Collected data
- - -
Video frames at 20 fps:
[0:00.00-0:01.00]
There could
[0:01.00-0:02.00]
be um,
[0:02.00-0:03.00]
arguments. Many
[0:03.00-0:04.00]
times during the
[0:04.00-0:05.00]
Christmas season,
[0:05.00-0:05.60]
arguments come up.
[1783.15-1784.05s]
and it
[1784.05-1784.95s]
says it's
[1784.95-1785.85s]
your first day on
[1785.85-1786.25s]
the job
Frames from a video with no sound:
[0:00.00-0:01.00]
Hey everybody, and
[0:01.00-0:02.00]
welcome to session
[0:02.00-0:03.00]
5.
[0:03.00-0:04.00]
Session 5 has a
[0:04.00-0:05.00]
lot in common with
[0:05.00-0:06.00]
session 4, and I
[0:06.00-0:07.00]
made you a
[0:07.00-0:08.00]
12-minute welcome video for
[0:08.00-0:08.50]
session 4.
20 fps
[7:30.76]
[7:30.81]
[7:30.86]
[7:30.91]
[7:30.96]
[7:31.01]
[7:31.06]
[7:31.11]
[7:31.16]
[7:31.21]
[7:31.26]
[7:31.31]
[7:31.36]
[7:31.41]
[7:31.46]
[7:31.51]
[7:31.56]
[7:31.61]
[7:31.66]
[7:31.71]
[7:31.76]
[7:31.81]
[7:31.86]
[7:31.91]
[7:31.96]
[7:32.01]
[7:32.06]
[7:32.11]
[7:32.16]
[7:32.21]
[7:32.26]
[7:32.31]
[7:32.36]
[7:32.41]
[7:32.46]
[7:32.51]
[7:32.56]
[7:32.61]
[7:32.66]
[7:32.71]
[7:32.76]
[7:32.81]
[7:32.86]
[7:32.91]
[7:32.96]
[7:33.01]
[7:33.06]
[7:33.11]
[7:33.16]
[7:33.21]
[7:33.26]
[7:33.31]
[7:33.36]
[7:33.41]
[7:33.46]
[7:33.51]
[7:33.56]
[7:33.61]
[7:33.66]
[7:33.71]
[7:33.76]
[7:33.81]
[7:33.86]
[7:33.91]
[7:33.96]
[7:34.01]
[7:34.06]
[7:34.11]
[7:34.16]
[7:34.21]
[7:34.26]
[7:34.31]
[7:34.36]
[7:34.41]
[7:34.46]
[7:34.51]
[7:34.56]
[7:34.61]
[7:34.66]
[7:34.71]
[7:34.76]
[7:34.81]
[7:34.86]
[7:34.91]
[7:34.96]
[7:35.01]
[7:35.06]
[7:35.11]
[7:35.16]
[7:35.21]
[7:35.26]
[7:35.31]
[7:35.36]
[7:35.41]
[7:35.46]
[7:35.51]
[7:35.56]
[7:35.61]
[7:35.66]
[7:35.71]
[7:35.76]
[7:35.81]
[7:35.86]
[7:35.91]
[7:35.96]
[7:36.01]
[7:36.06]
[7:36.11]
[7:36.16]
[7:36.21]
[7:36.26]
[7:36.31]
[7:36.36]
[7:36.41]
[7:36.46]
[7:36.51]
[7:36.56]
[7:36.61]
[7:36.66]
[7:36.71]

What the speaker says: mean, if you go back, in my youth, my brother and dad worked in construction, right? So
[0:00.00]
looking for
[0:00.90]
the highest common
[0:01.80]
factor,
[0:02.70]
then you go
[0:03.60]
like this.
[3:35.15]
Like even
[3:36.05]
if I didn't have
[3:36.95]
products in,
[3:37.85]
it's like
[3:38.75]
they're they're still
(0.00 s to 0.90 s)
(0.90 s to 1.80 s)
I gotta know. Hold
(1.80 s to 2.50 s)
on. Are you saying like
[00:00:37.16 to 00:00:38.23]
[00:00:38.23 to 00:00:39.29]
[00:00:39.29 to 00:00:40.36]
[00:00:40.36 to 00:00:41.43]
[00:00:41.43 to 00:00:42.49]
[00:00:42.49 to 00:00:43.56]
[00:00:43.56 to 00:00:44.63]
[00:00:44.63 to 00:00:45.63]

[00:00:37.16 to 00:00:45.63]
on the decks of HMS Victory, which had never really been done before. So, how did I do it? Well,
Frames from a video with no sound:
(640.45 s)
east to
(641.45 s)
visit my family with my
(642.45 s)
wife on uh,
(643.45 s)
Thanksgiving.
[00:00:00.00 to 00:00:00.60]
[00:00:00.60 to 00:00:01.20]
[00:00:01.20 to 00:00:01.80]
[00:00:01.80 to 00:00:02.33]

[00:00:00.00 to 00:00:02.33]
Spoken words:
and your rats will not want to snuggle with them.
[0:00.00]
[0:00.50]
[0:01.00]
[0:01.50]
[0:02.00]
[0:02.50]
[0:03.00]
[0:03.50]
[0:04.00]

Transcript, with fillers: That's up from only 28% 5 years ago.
- - -
TRY IT
Set down the entries again exactly as they are.

COMPLETED TASK
Video frames at 20 fps:
[0:00.00-0:01.00]
There could
[0:01.00-0:02.00]
be um,
[0:02.00-0:03.00]
arguments. Many
[0:03.00-0:04.00]
times during the
[0:04.00-0:05.00]
Christmas season,
[0:05.00-0:05.60]
arguments come up.
[1783.15-1784.05s]
and it
[1784.05-1784.95s]
says it's
[1784.95-1785.85s]
your first day on
[1785.85-1786.25s]
the job
Frames from a video with no sound:
[0:00.00-0:01.00]
Hey everybody, and
[0:01.00-0:02.00]
welcome to session
[0:02.00-0:03.00]
5.
[0:03.00-0:04.00]
Session 5 has a
[0:04.00-0:05.00]
lot in common with
[0:05.00-0:06.00]
session 4, and I
[0:06.00-0:07.00]
made you a
[0:07.00-0:08.00]
12-minute welcome video for
[0:08.00-0:08.50]
session 4.
20 fps
[7:30.76]
[7:30.81]
[7:30.86]
[7:30.91]
[7:30.96]
[7:31.01]
[7:31.06]
[7:31.11]
[7:31.16]
[7:31.21]
[7:31.26]
[7:31.31]
[7:31.36]
[7:31.41]
[7:31.46]
[7:31.51]
[7:31.56]
[7:31.61]
[7:31.66]
[7:31.71]
[7:31.76]
[7:31.81]
[7:31.86]
[7:31.91]
[7:31.96]
[7:32.01]
[7:32.06]
[7:32.11]
[7:32.16]
[7:32.21]
[7:32.26]
[7:32.31]
[7:32.36]
[7:32.41]
[7:32.46]
[7:32.51]
[7:32.56]
[7:32.61]
[7:32.66]
[7:32.71]
[7:32.76]
[7:32.81]
[7:32.86]
[7:32.91]
[7:32.96]
[7:33.01]
[7:33.06]
[7:33.11]
[7:33.16]
[7:33.21]
[7:33.26]
[7:33.31]
[7:33.36]
[7:33.41]
[7:33.46]
[7:33.51]
[7:33.56]
[7:33.61]
[7:33.66]
[7:33.71]
[7:33.76]
[7:33.81]
[7:33.86]
[7:33.91]
[7:33.96]
[7:34.01]
[7:34.06]
[7:34.11]
[7:34.16]
[7:34.21]
[7:34.26]
[7:34.31]
[7:34.36]
[7:34.41]
[7:34.46]
[7:34.51]
[7:34.56]
[7:34.61]
[7:34.66]
[7:34.71]
[7:34.76]
[7:34.81]
[7:34.86]
[7:34.91]
[7:34.96]
[7:35.01]
[7:35.06]
[7:35.11]
[7:35.16]
[7:35.21]
[7:35.26]
[7:35.31]
[7:35.36]
[7:35.41]
[7:35.46]
[7:35.51]
[7:35.56]
[7:35.61]
[7:35.66]
[7:35.71]
[7:35.76]
[7:35.81]
[7:35.86]
[7:35.91]
[7:35.96]
[7:36.01]
[7:36.06]
[7:36.11]
[7:36.16]
[7:36.21]
[7:36.26]
[7:36.31]
[7:36.36]
[7:36.41]
[7:36.46]
[7:36.51]
[7:36.56]
[7:36.61]
[7:36.66]
[7:36.71]

What the speaker says: mean, if you go back, in my youth, my brother and dad worked in construction, right? So
[0:00.00]
looking for
[0:00.90]
the highest common
[0:01.80]
factor,
[0:02.70]
then you go
[0:03.60]
like this.
[3:35.15]
Like even
[3:36.05]
if I didn't have
[3:36.95]
products in,
[3:37.85]
it's like
[3:38.75]
they're they're still
(0.00 s to 0.90 s)
(0.90 s to 1.80 s)
I gotta know. Hold
(1.80 s to 2.50 s)
on. Are you saying like
[00:00:37.16 to 00:00:38.23]
[00:00:38.23 to 00:00:39.29]
[00:00:39.29 to 00:00:40.36]
[00:00:40.36 to 00:00:41.43]
[00:00:41.43 to 00:00:42.49]
[00:00:42.49 to 00:00:43.56]
[00:00:43.56 to 00:00:44.63]
[00:00:44.63 to 00:00:45.63]

[00:00:37.16 to 00:00:45.63]
on the decks of HMS Victory, which had never really been done before. So, how did I do it? Well,
Frames from a video with no sound:
(640.45 s)
east to
(641.45 s)
visit my family with my
(642.45 s)
wife on uh,
(643.45 s)
Thanksgiving.
[00:00:00.00 to 00:00:00.60]
[00:00:00.60 to 00:00:01.20]
[00:00:01.20 to 00:00:01.80]
[00:00:01.80 to 00:00:02.33]

[00:00:00.00 to 00:00:02.33]
Spoken words:
and your rats will not want to snuggle with them.
[0:00.00]
[0:00.50]
[0:01.00]
[0:01.50]
[0:02.00]
[0:02.50]
[0:03.00]
[0:03.50]
[0:04.00]

Transcript, with fillers: That's up from only 28% 5 years ago.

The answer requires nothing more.